> [Required work] Give back every line of the material exactly. Skip the pictures.
....
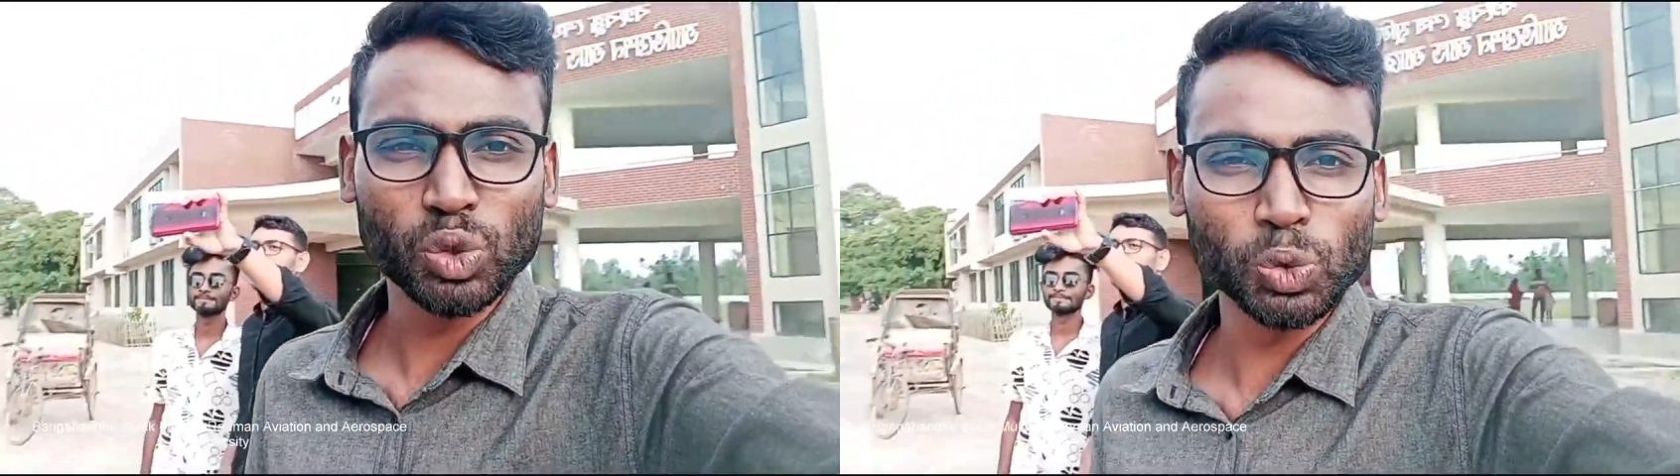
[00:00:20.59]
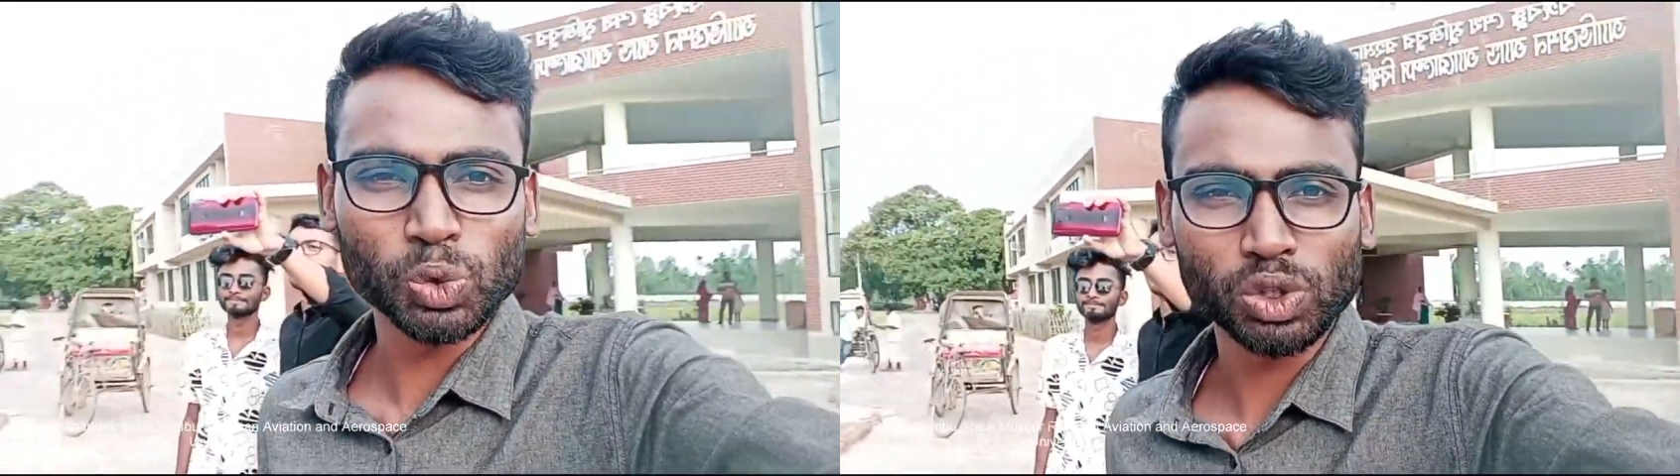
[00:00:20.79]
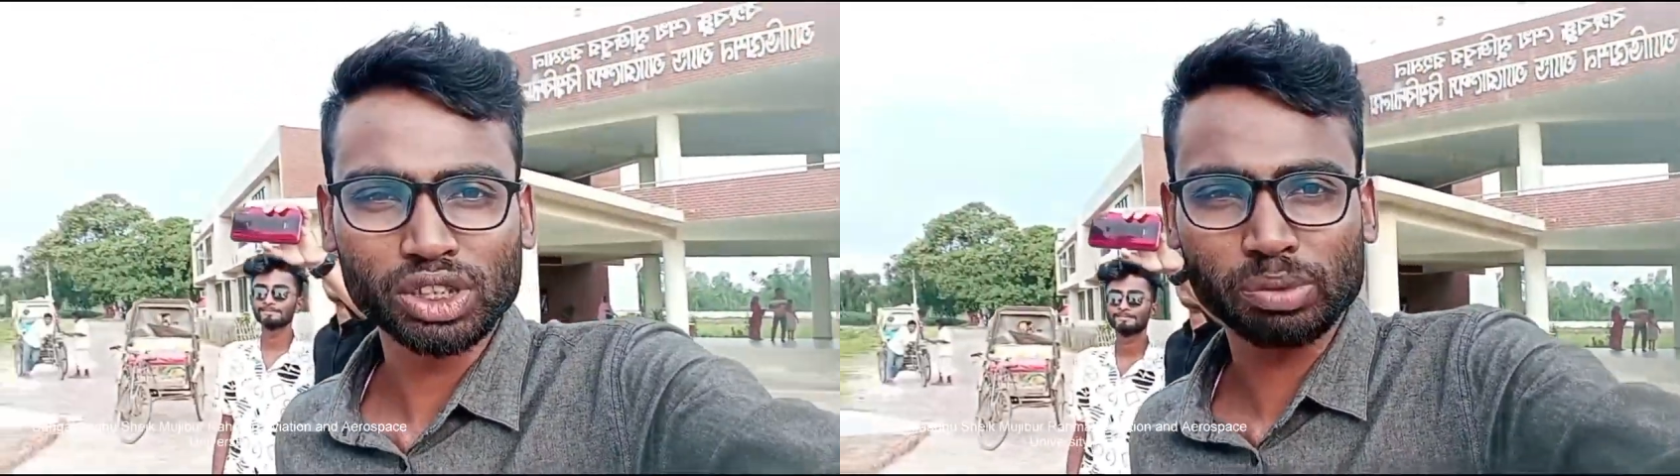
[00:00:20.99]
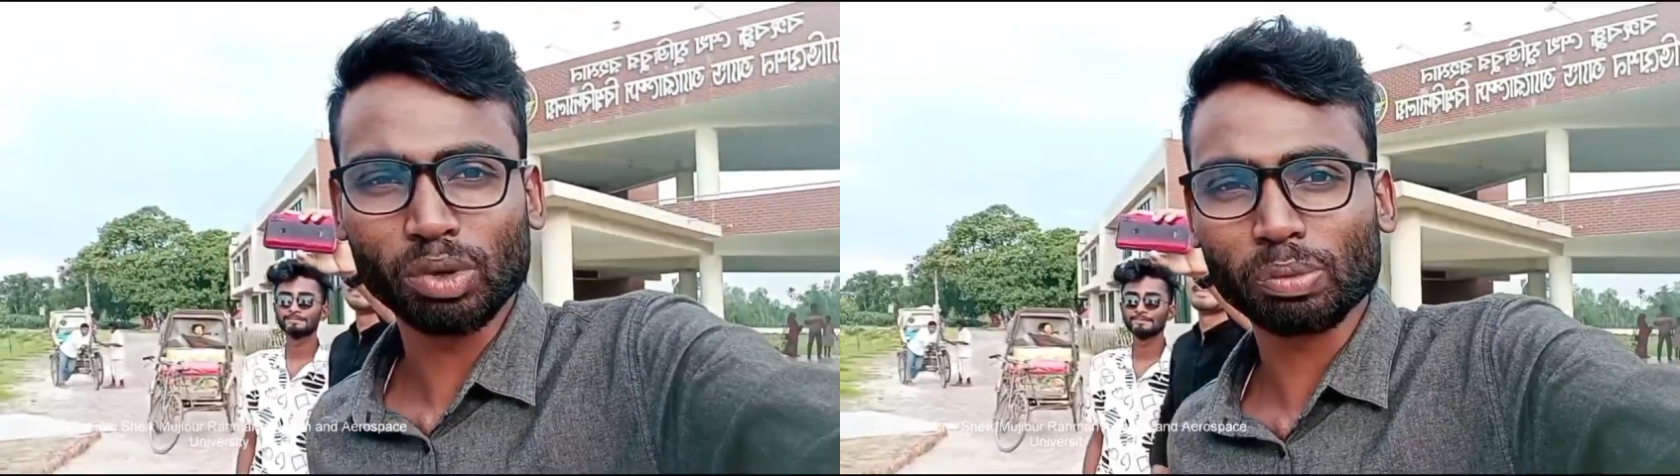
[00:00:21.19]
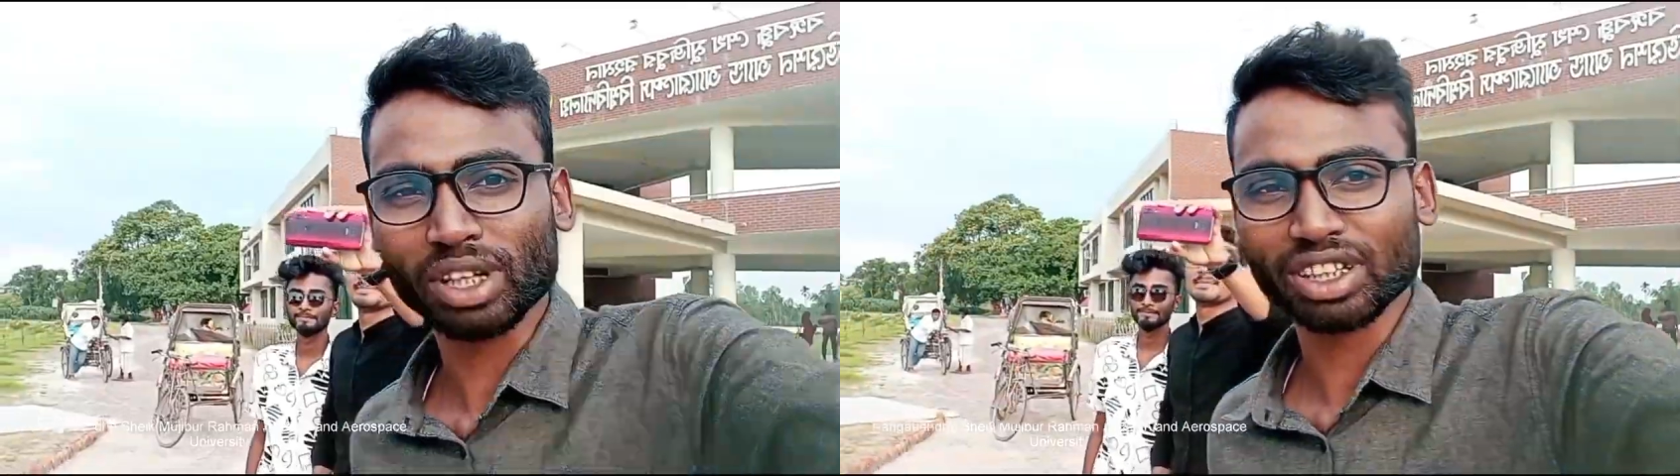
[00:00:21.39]
টু
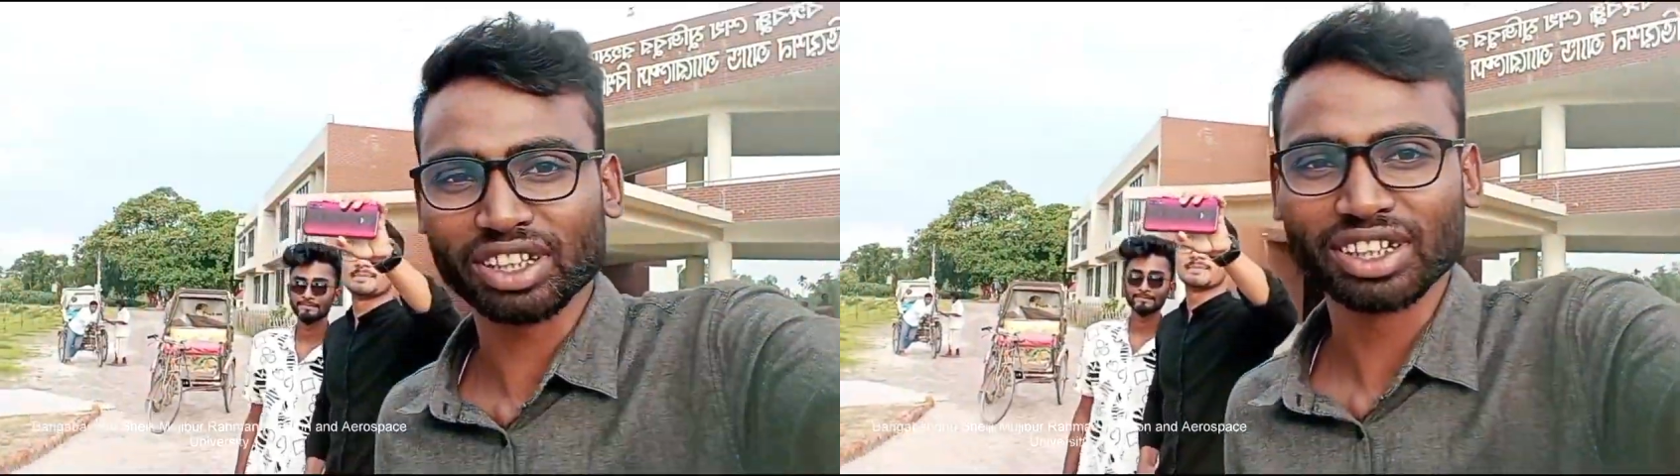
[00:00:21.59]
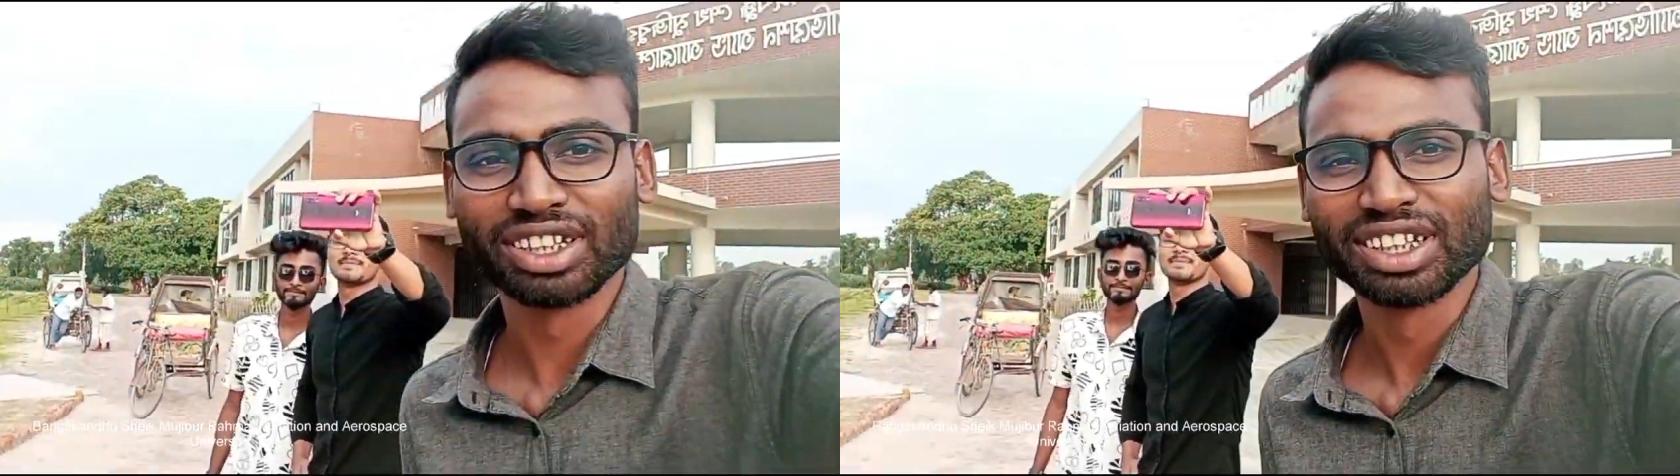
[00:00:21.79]
স্মল ব্রাদার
....
> [Output for this task]
[00:00:20.59]
[00:00:20.79]
[00:00:20.99]
[00:00:21.19]
[00:00:21.39]
টু
[00:00:21.59]
[00:00:21.79]
স্মল ব্রাদার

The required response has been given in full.